Leuchtende Bilder, die vor Leben, Energie und Farbe schwingen. Die kanadische Künstlerin Danielle O’Connor Akiyama steht für eine einzigartige Synthese von Heilkunde und Malerei. Ob sie nun eine aufgebrachte Blumenparty darstellt oder den Betrachter zu einer strahlenden neuen Welt der Abstraktion einlädt, ihre lebendige Palette, ihre lose formale Struktur und ihr einzigartiges Vokabular aus Zeichen und Symbolen machen ihre Arbeit unwiderstehlich.
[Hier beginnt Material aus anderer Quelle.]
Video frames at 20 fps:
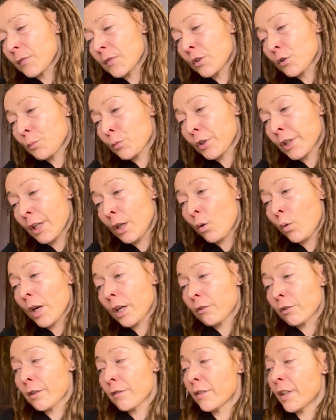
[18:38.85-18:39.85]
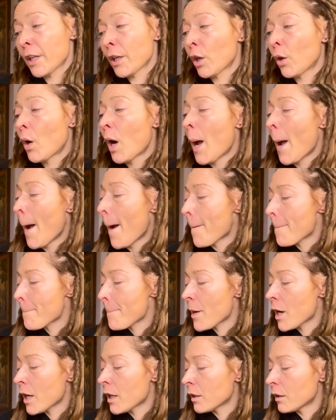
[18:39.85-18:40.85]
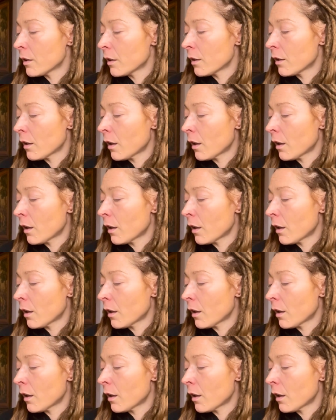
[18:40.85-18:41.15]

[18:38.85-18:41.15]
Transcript: It was a pretty quick review, but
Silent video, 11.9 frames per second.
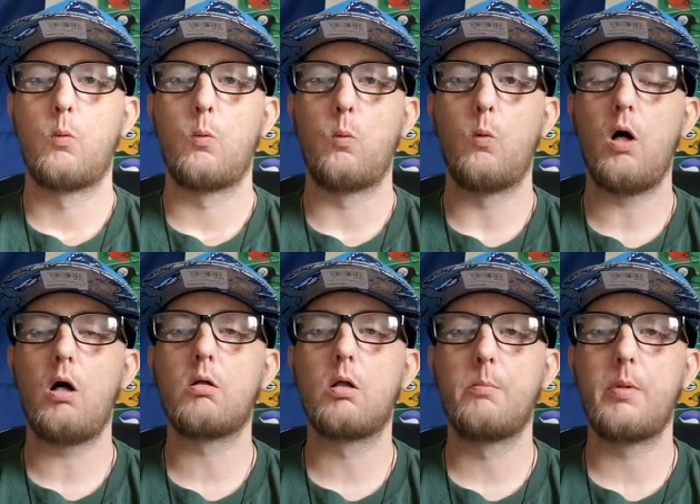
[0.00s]

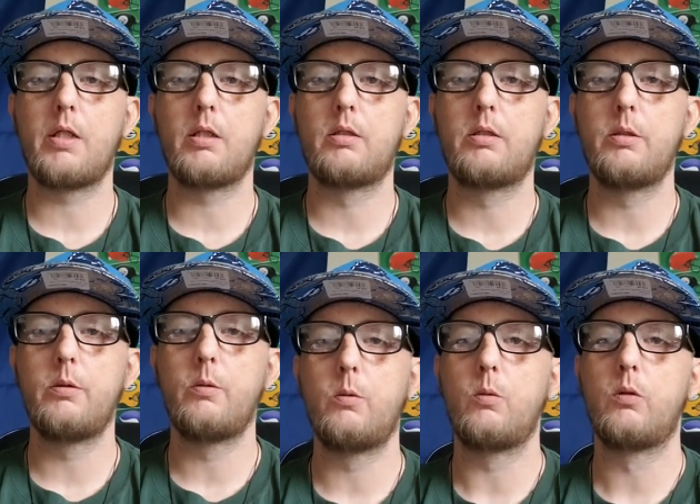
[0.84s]
Welcome
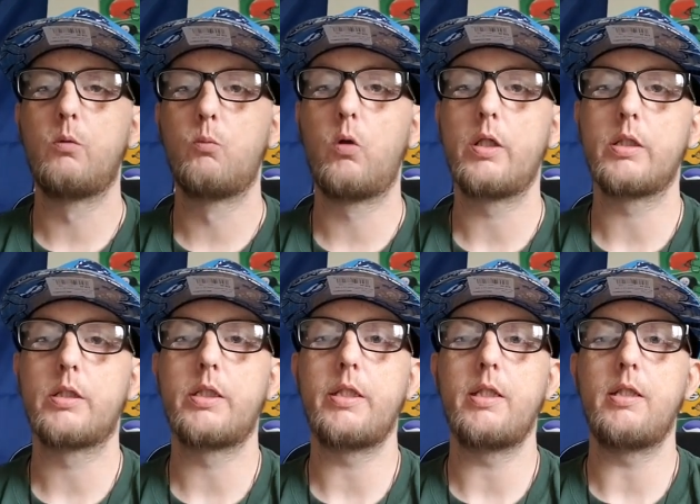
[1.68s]
into Wing
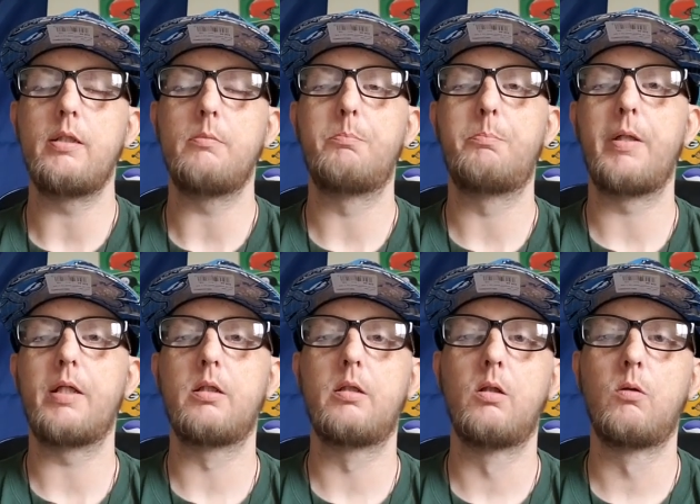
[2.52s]
T
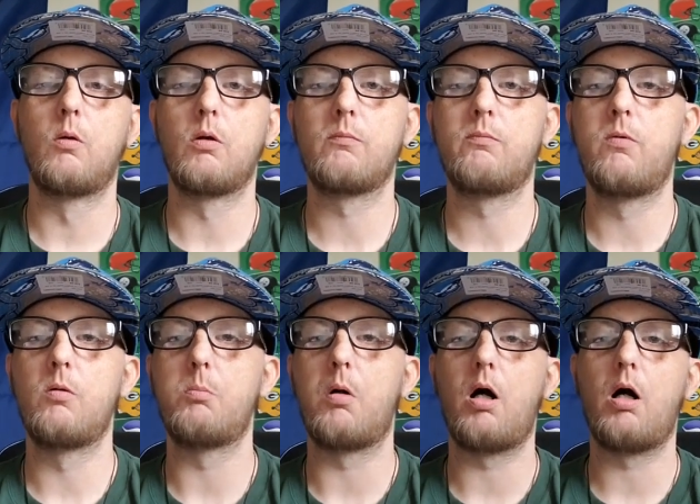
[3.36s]
Big North
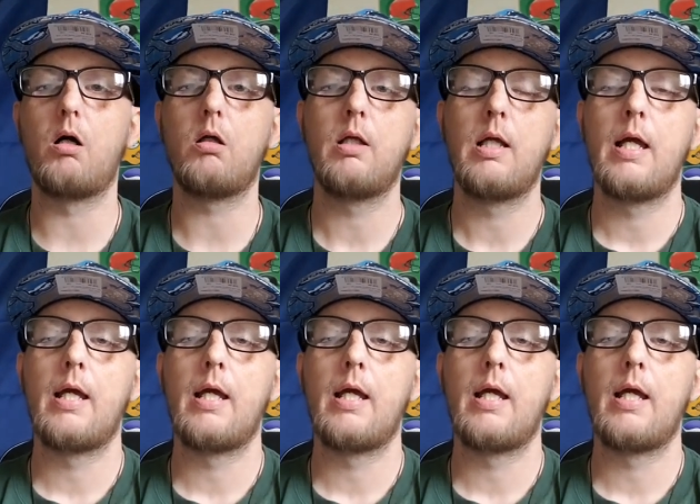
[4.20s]
Football,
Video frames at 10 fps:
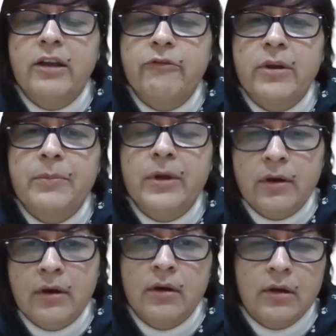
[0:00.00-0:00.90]
developed
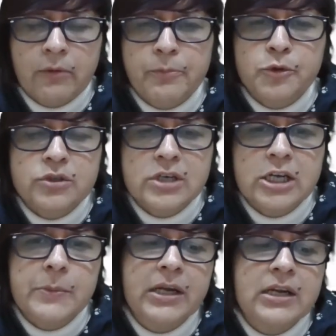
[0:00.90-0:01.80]
a
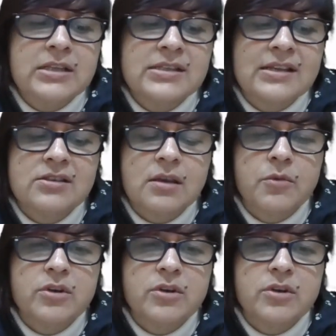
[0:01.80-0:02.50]
post-independence. N.C.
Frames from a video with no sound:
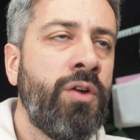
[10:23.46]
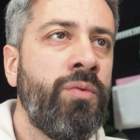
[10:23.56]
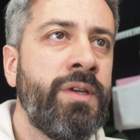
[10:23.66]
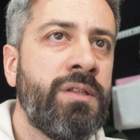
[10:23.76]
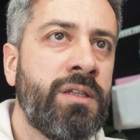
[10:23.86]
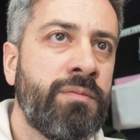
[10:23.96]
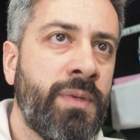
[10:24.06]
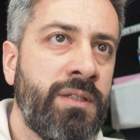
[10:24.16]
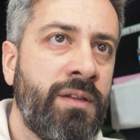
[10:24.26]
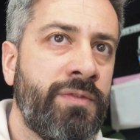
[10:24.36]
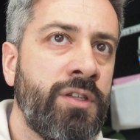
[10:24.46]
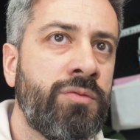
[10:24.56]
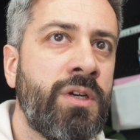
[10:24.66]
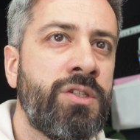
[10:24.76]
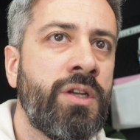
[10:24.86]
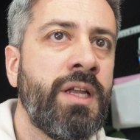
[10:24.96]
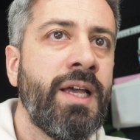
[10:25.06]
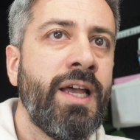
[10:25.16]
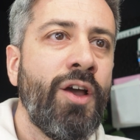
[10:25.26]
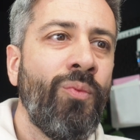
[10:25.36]
always ask myself this question,
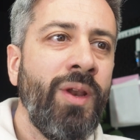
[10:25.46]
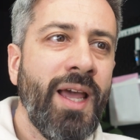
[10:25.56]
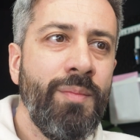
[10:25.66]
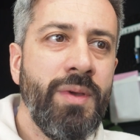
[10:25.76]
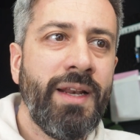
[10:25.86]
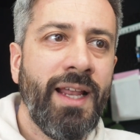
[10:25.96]
will I be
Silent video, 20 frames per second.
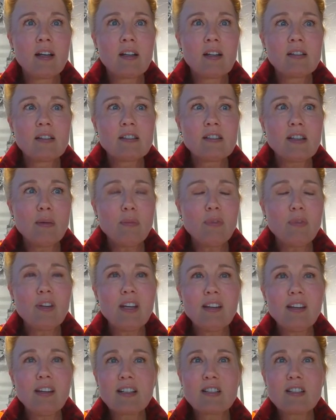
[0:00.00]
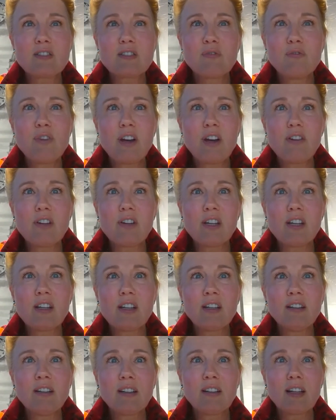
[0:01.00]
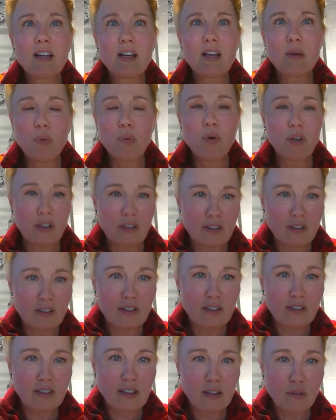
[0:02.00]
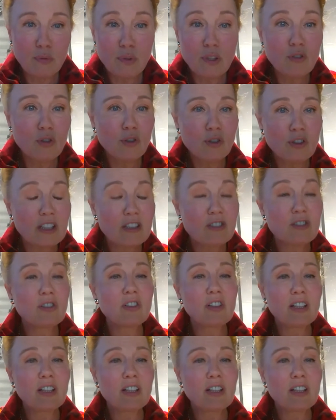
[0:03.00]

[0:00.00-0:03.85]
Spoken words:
something that's very important. If we talk digital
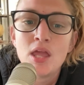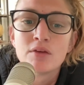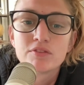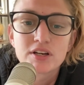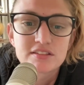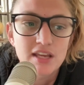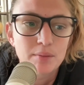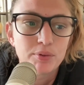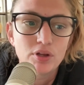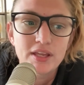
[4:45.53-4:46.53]
For
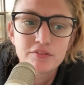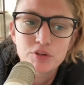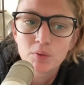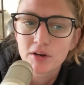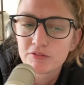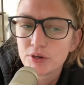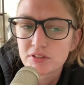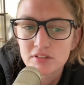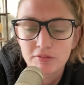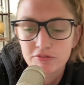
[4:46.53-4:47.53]
example, if you want to
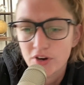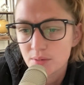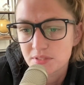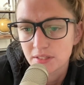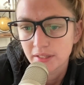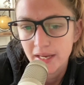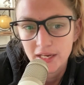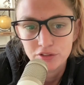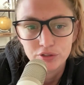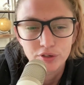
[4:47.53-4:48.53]
focus on farms and
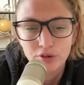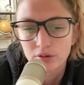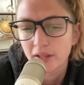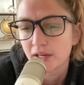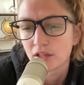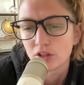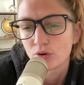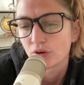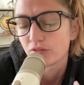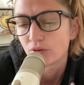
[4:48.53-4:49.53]
land, you can go to like a
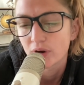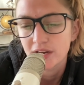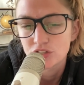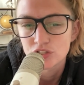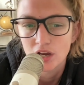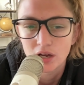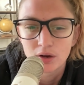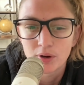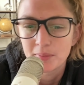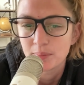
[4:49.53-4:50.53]
local 4-H show
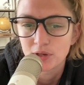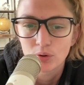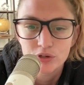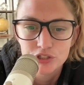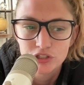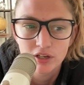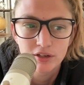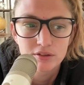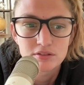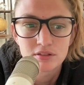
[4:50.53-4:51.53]
or maybe horse
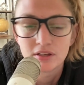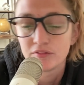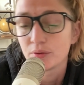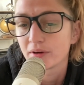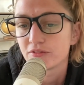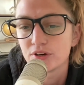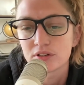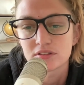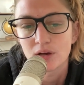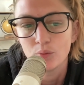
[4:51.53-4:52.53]
shows. If you want to
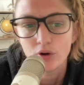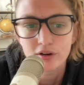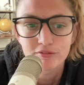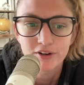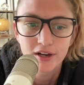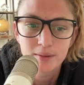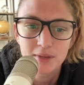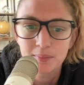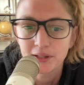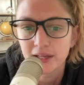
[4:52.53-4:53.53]
focus on waterfront,
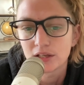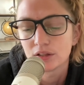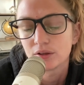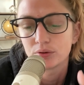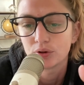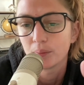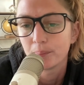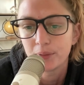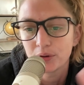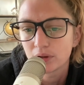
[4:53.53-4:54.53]
maybe like a local
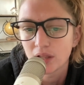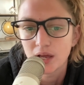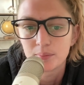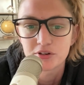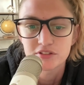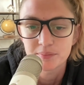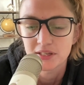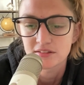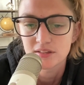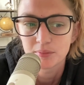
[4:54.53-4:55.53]
boat club or
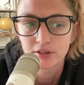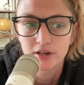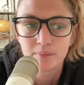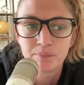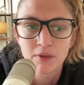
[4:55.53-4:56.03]
something similar.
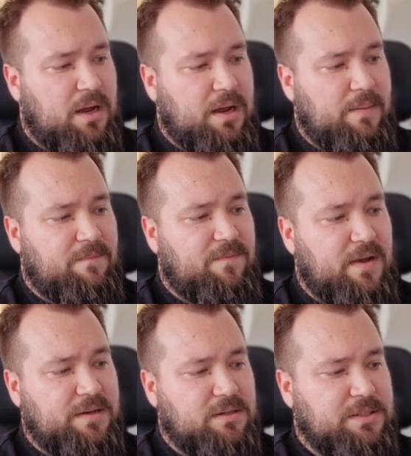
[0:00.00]
I'm
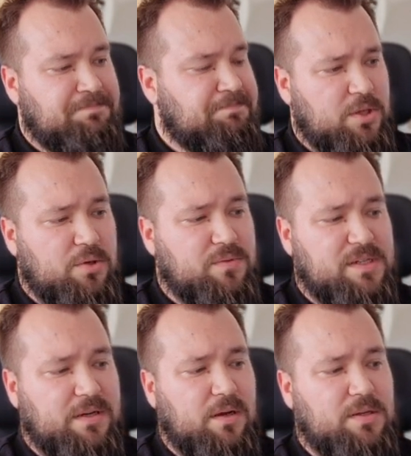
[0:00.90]
finally
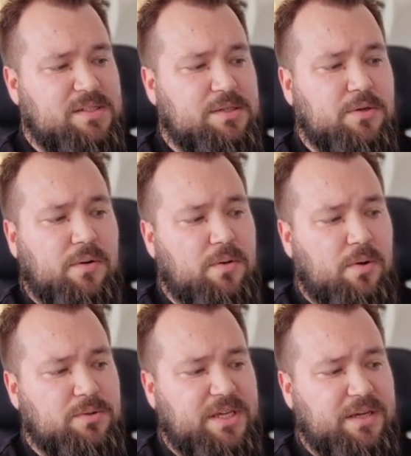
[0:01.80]
using Zero
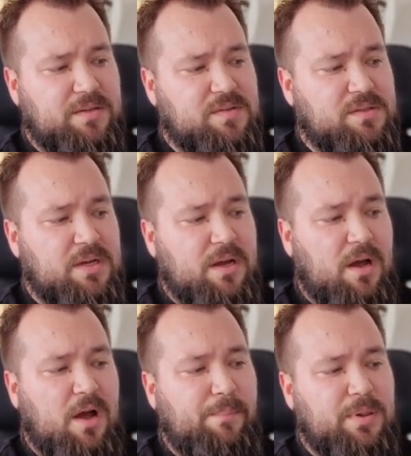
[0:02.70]
Code Kit's
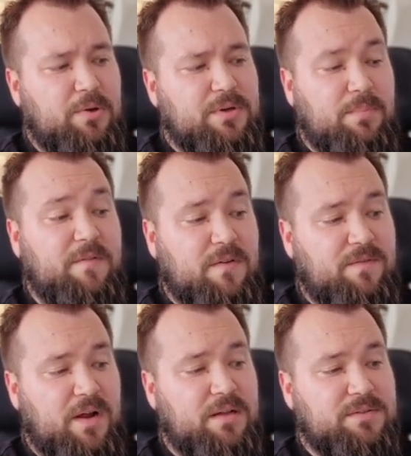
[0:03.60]
upload a buffer
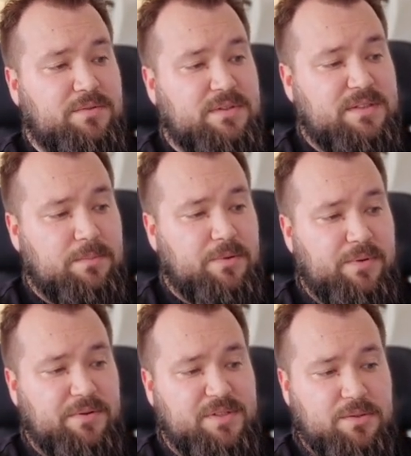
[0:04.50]
file to a
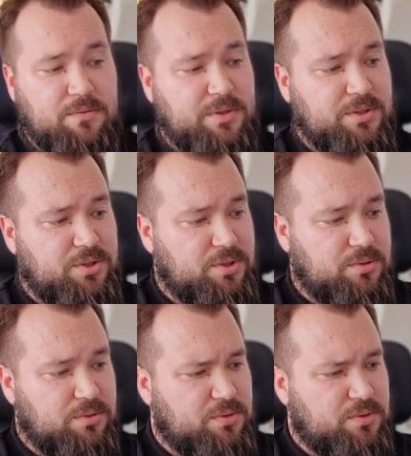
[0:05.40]
temporary storage,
Das Kunsthaus Uerpmann in der Bismarckstraße 3 in Westerland bringt die Besucher in diese von Danielle O’Connor Akiyama kreierte Welt. Sie schafft es, Eindrücke und Empfindungen zu absorbieren und mit virtuosen Pinselstrichen auf die Leinwand zu bringen. Ihre Erfahrungen in der Kunsttherapie, Jugendbetreuung und Onkologie sowie der fernöstlichen Malerei beeinflussen gleichermaßen ihr künstlerisches Schaffen. Die Bilder erzählen Geschichten von ihren Reisen und von den Menschen, die sie trifft. Danielle O’Connor Akiyama ist seit über 30 Jahren als Künstlerin international sehr erfolgreich. Die Kanadierin hat einen Großteil ihres Lebens auf Reisen verbracht und somit ihren spirituellen Horizont unter anderem in Tibet, Indien und Nordamerika erweitert. Aber auch durch ein intensives Studium der japanischen Tuschmalerei, der Sumi-e, wo sie von ihren Meister und obersten Sensei der Nanga School mit dem Sumi-e Master’s Seal geehrt wurde. Sie bekam den Namen »Chi-Sho« verliehen, der so viel wie »Quelle der Freude« bedeutet. Durch das Anwenden der japanischen Pinseltechnik (fude no chikara) und mit auf Harmonie bedachter Farbwahl sowie einem unnachahmlichen Licht- und Schattenspiel schafft Danielle O’Connor Akiyama Werke von tiefer Schönheit. Nicht zuletzt der fernöstliche Touch ihrer impressionistisch anmutenden Gemälde brachte ihr Weltruhm ein.